Mon ami Richard Biéganski est décédé à Marseille le 25 août 2020, à l’âge de 77 ans. Mes pensées les plus attristées pour ses proches.
J’ai tant de choses à raconter (notre amitié a duré 55 ans – 1965-2020) que je vais consacrer trois chroniques à Richard. Celle d’aujourd’hui concerne le métier de sociologue, les conclusions que nous avons tirées de l’exercice de cette profession. Je dirai dans une seconde chronique pourquoi Richard me paraissait incarner une société plus humaine pour l’après-covid, une société s’appuyant sur la pluriactivité et la frugalité.
Diaporama de 23 photos : le métier de sociologue

Marseille. Originaire du bassin minier du Pas-de-Calais, Richard a pourtant vécu 30 ans dans cette ville compliquée mais attachante. L’âge de la retraite venu, il aimait descendre du Panier, le quartier où il avait élu domicile, proche de son ancien lieu de travail à la Joliette, de la cathédrale La Major, pour aller admirer le coucher du soleil dans la Méditerranée ; il estimait que rien n’était plus beau.

Mais, ces derniers temps, atteint d’emphysème, la marche lui devenait de plus en plus pénible. J’aime croire que, une dernière fois avant d’être hospitalisé pour sa fin devenue certaine, le soleil rouge, plongeant doucement dans la mer, l’a rendu heureux.

Juillet 2919, sur la terrasse du Mucem, Richard et moi après un déjeuner d’une demi-douzaine d’huitres et d’un verre de Muscadet. Je ne savais pas que ce serait notre dernière rencontre en face à face.

Juin 1966. Douze étudiants obtiennent une licence de sociologie à la Faculté des Lettres de Lille. Ce diplôme avait été créé en 1958. Mais du fait de ce faible effectif, beaucoup de cours étaient mutualisés avec les étudiants en philosophie, en psychologie, en économie politique.
Juillet 1965. Cinq de ces douze étudiants en sociologie de Lille sont invités par Pierre Bourdieu pour un stage d’une semaine dans son centre de recherche de la rue Monsieur le Prince dans le 6ème. Séminaires de recherche, travaux pratiques sur les données d’enquête sur la pratique sociale de la photographie, sur la fréquentation des musées. Nous logions dans le pavillon du Maroc à la Cité internationale. Jacques-Yves Eloy nous avait photographiés, Richard et moi, dans le Jardin du Luxembourg. Daniel Chave, décédé en 2011, avait aussi participé à ce stage (chronique du blog : Daniel Chave, la soude aux soudeurs).

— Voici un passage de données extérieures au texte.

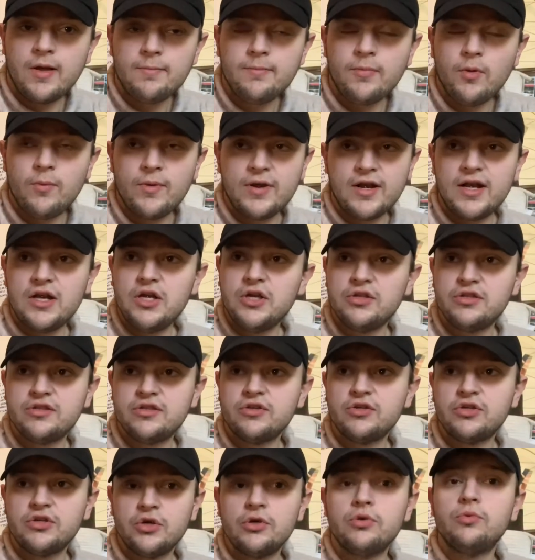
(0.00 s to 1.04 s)
but when I lose a
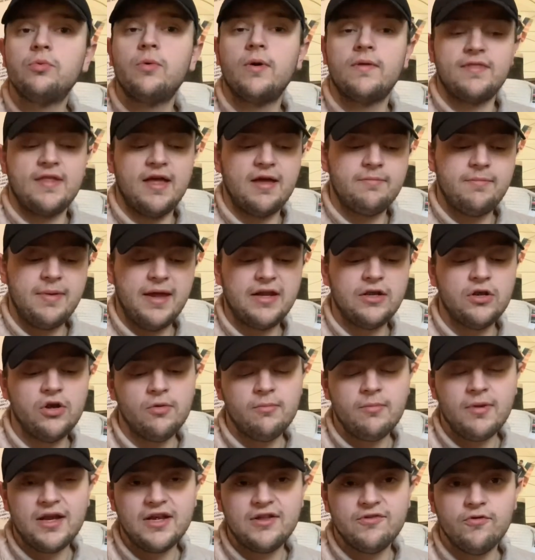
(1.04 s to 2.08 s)
good one that I pay a lot of
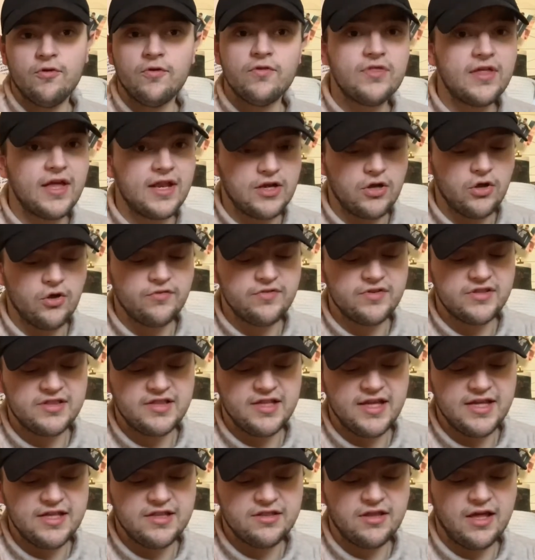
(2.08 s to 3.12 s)
money for, then obviously,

Toute notre vie, nous avons été fiers d’avoir eu, parmi nos maîtres, Pierre Bourdieu. Aussi, nous nous sommes précipités quand une exposition, à Marseille en 2009, a été consacrée aux photos qu’il avait prises en Algérie.

Un autre de nos maîtres lillois : Jean-René Tréanton, coauteur du Traité de Sociologie du Travail au milieu des années 60. Il avait mis en place un certificat optionnel Introduction à la Sociologie du Travail. Nous avons suivi ces cours et réussi les examens en septembre 1966. Jean-René a été déterminant pour notre accès à un emploi dans le champ de sociologie de la formation, du travail, de la négociation collective, de l’emploi.
Jean-René est décédé en décembre 2015, dans sa 91ème année. Richard et moi, nous lui avions rendu visite au cours de l’été précédent, dans sa maison de Bretagne, à l’heure de l’apéro. Retrouvailles fort émouvantes. Un hommage collectif lui a été rendu en décembre 2016 ; quatre des douze diplômés de 1966 étaient présents : Jacques-Yves Eloy, Michel Davaine, Richard et moi.

Trois périodes dans la trajectoire professionnelle de Richard Biéganski. Après la licence, il n’a pas poursuivi en doctorat.
A. Une première période de travail, à Lille, consacrée à des études régionales pilotées par Jean-René Tréanton : recourir à la recherche en sociologie pour changer la société.
1973. L’accord national interprofessionnel de 1970 et la loi sur la formation professionnelle continue de 1971 conduisent à la création de l’Agence nationale pour le développement de l’éducation permanente, établissement public national à caractère industriel et commercial placé sous la tutelle du Ministère de l’Éducation nationale, créée par décret du 13 février 1973.
B. Deuxième étape de la trajectoire. Richard saisit cette opportunité de recherche. Il est embauché par l’ADEP. Il déménage à Paris avec sa famille.